15  Regression with Interaction

Learning Objectives

  1. Understand interaction effects in regression models
  2. Distinguish between main effects and interaction effects
  3. Interpret regression coefficients in an interaction model
  4. Compute and interpret simple slopes

15.1 Main Effects Versus Interaction Effects in Regression

In a main-effects model, each input variable’s effect on the response variable is estimated as the average effect across levels of all other input variables.
This means the effect of each predictor is assumed to be constant regardless of the values of the other predictors.

For example, suppose we want to predict *weight** using a person’s sex and height. A regression model with only main effects can be written as

\[ \text{weight} = \beta_0 + \beta_s \text{SEX} + \beta_h \text{HEIGHT} \]

The coefficient describing the effect of height on weight, \(\beta_h\), represents a weighted average of the height effects for males and females, had we modeled them separately.

Thus, the resulting main effect of height is assumed to be the same for both males and females. However, it may be reasonable to suspect that the effect of height differs by sex.

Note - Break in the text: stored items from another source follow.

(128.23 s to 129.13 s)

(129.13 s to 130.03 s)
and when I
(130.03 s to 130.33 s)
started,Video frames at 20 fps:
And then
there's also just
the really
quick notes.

To allow the effect of height to vary across groups, we add an interaction term.

The regression model with interaction becomes \[ \text{weight} = \beta_0 + \beta_s \text{SEX} + \beta_h \text{HEIGHT} + \beta_{sh}(\text{SEX} \times \text{HEIGHT}) \]

WarningImportant

In a regression model that includes interaction terms, the coefficients of the individual variables (often called main effects) are no longer interpreted as overall main effects.

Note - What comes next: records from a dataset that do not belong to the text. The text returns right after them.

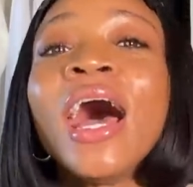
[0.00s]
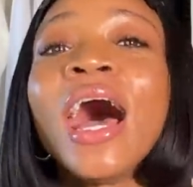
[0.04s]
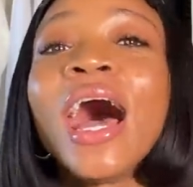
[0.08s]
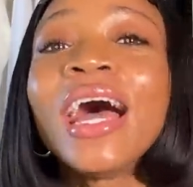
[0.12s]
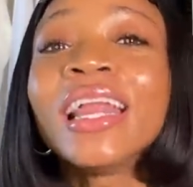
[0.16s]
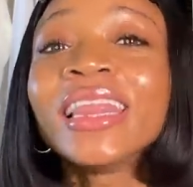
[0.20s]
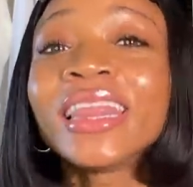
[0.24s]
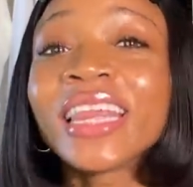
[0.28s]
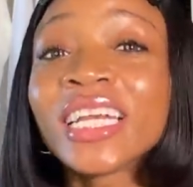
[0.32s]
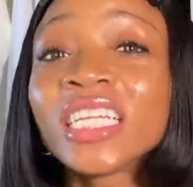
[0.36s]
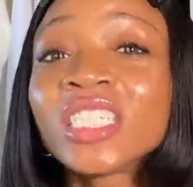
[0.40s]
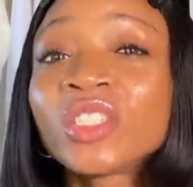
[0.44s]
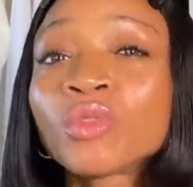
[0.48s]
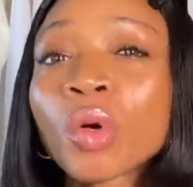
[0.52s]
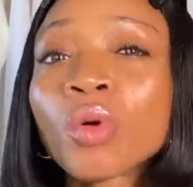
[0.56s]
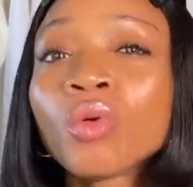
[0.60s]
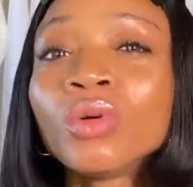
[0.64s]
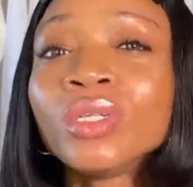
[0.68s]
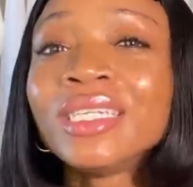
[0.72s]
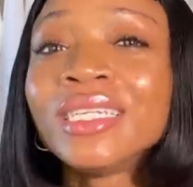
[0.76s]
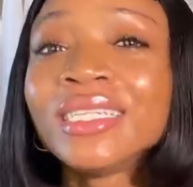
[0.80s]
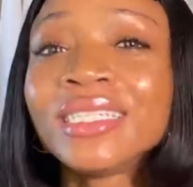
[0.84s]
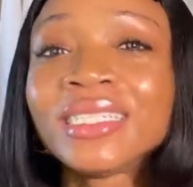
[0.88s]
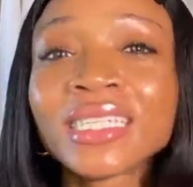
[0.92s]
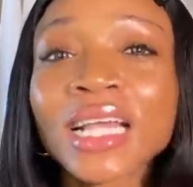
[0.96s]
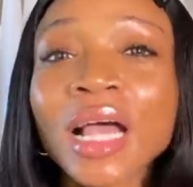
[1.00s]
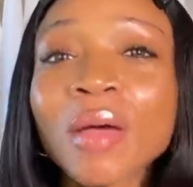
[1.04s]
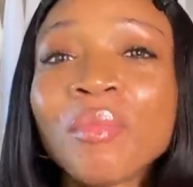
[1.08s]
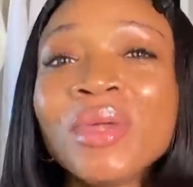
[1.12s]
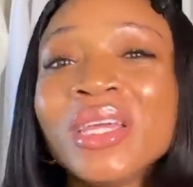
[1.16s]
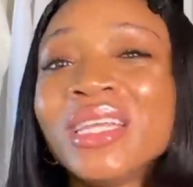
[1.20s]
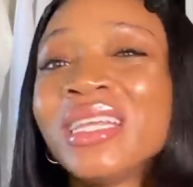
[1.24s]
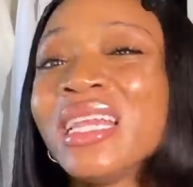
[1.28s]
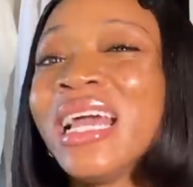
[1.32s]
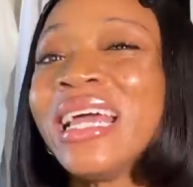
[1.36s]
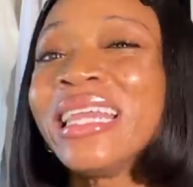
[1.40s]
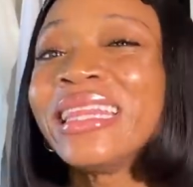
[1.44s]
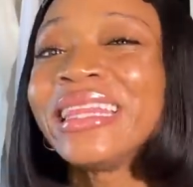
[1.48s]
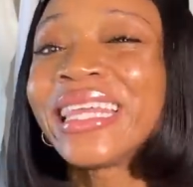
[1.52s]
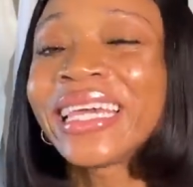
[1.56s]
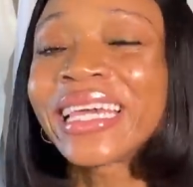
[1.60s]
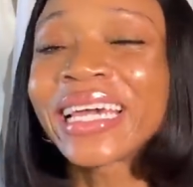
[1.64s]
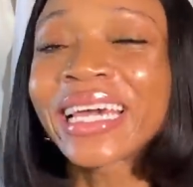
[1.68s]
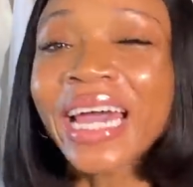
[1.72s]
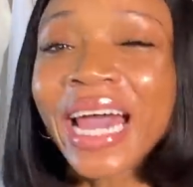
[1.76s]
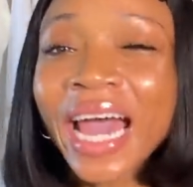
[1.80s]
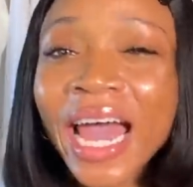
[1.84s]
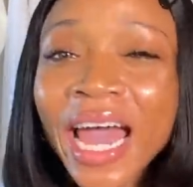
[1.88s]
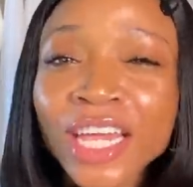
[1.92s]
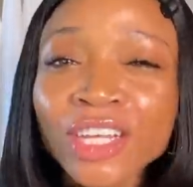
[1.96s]
and that is what will determine the
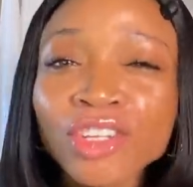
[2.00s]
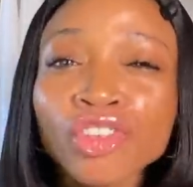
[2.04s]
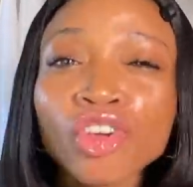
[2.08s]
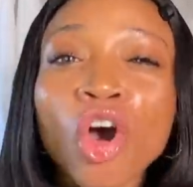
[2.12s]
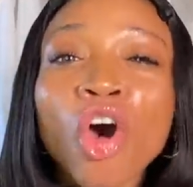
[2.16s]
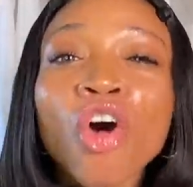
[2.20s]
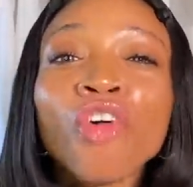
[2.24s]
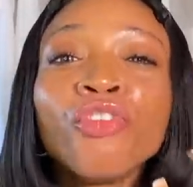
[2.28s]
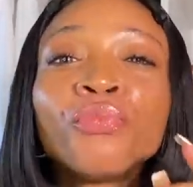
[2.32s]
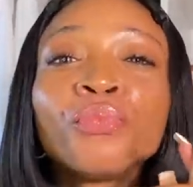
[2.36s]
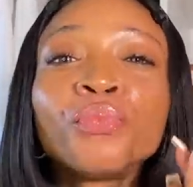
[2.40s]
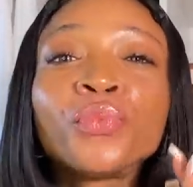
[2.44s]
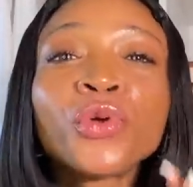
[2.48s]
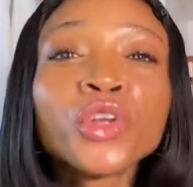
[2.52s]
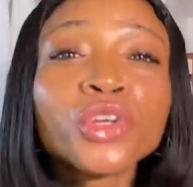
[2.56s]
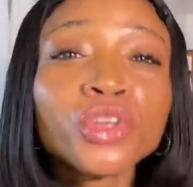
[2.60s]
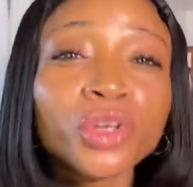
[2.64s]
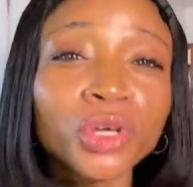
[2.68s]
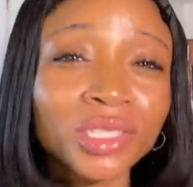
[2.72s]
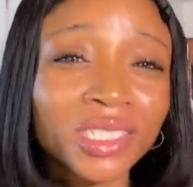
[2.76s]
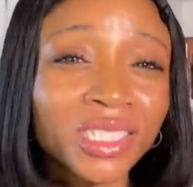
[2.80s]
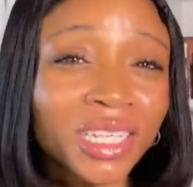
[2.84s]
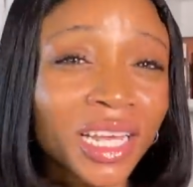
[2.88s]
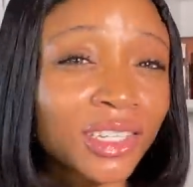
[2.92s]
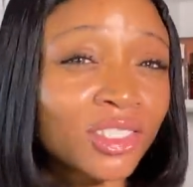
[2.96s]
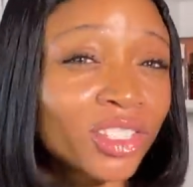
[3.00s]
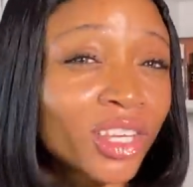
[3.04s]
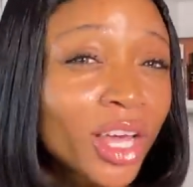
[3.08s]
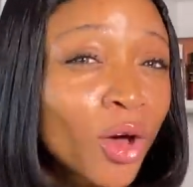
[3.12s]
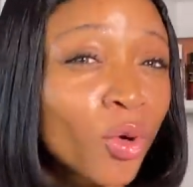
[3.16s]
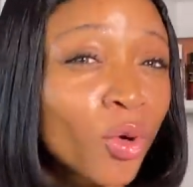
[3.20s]
kind of products that you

Instead, they represent the effect when the interacting variable equals 0.

Thus:

  • \(\beta_h\) represents the effect of HEIGHT when SEX = 0
  • \(\beta_s\) represents the effect of SEX when HEIGHT = 0

If we code

  • SEX = 0 → male
  • SEX = 1 → female

then we can construct the regression equations for males and females separately.

15.2 Regression Equation for Males

Substitute \(SEX = 0\) into the interaction model:

\[ \begin{aligned} \text{weight}_{male} &= \beta_0 + \beta_s(0) + \beta_h \text{HEIGHT} + \beta_{sh}(0)\text{HEIGHT} \\ &= \beta_0 + \beta_h \text{HEIGHT} \end{aligned} \]

Substitute \(SEX = 1\):

\[ \begin{aligned} \text{weight}_{female} &= \beta_0 + \beta_s(1) + \beta_h \text{HEIGHT} + \beta_{sh}(1)\text{HEIGHT} \\ &= \beta_0 + \beta_s + \beta_h \text{HEIGHT} + \beta_{sh}\text{HEIGHT} \\ &= \beta_0 + \beta_s + (\beta_h + \beta_{sh})\text{HEIGHT} \end{aligned} \]

Thus, slope for males is \(\beta_h\) and the slope for females is \(\beta_h + \beta_{sh}\).

Interpretation

The interaction coefficient \(\beta_{sh}\) represents how much the slope of height changes between males and females.

  • Male slope = \(\beta_h\)
  • Female slope = \(\beta_h + \beta_{sh}\)

Therefore, if \(\beta_{sh} \neq 0\), the effect of height on weight differs by sex.

15.2.1 Interpreting the Interaction Coefficient

From the previous equations, we can see that the effect of HEIGHT differs for males and females.

  • For males (SEX = 0), the slope of height is
    \[ \beta_h \]

  • For females (SEX = 1), the slope of height is
    \[ \beta_h + \beta_{sh} \]

Thus, HEIGHT has a different effect for males and females.

The interaction coefficient

\[ \beta_{sh} \]

represents the difference between the height effects for males and females.

In other words, a one-unit increase in SEX (changing from male to female) changes the slope of HEIGHT by \(\beta_{sh}\).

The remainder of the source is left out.